Activity
Reproduce all the entries exactly and keep the pictures out.

Records for the exercise
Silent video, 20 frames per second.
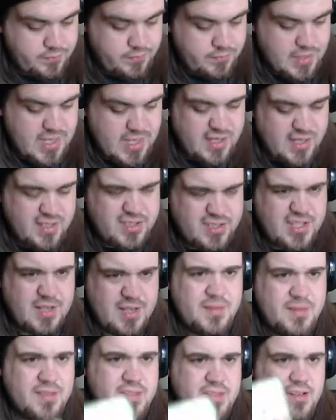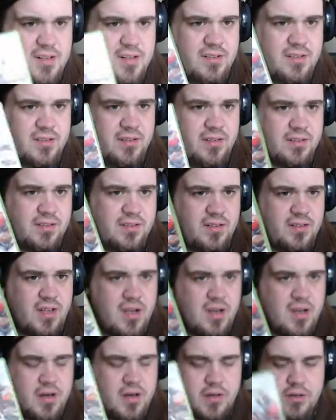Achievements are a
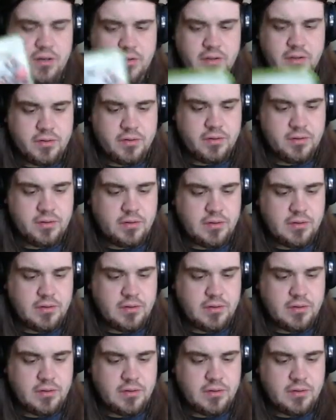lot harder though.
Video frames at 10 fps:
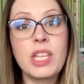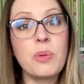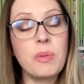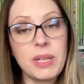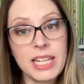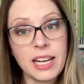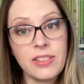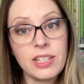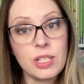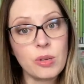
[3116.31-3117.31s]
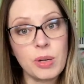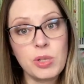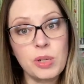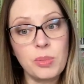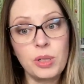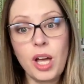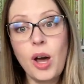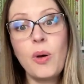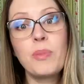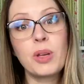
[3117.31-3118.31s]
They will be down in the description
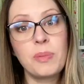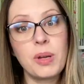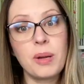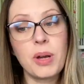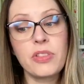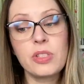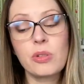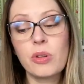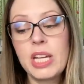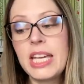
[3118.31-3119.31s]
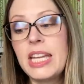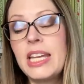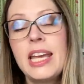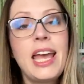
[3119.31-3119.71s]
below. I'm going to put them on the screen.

Response
Silent video, 20 frames per second.
Achievements are a
lot harder though.
Video frames at 10 fps:
[3116.31-3117.31s]
[3117.31-3118.31s]
They will be down in the description
[3118.31-3119.31s]
[3119.31-3119.71s]
below. I'm going to put them on the screen.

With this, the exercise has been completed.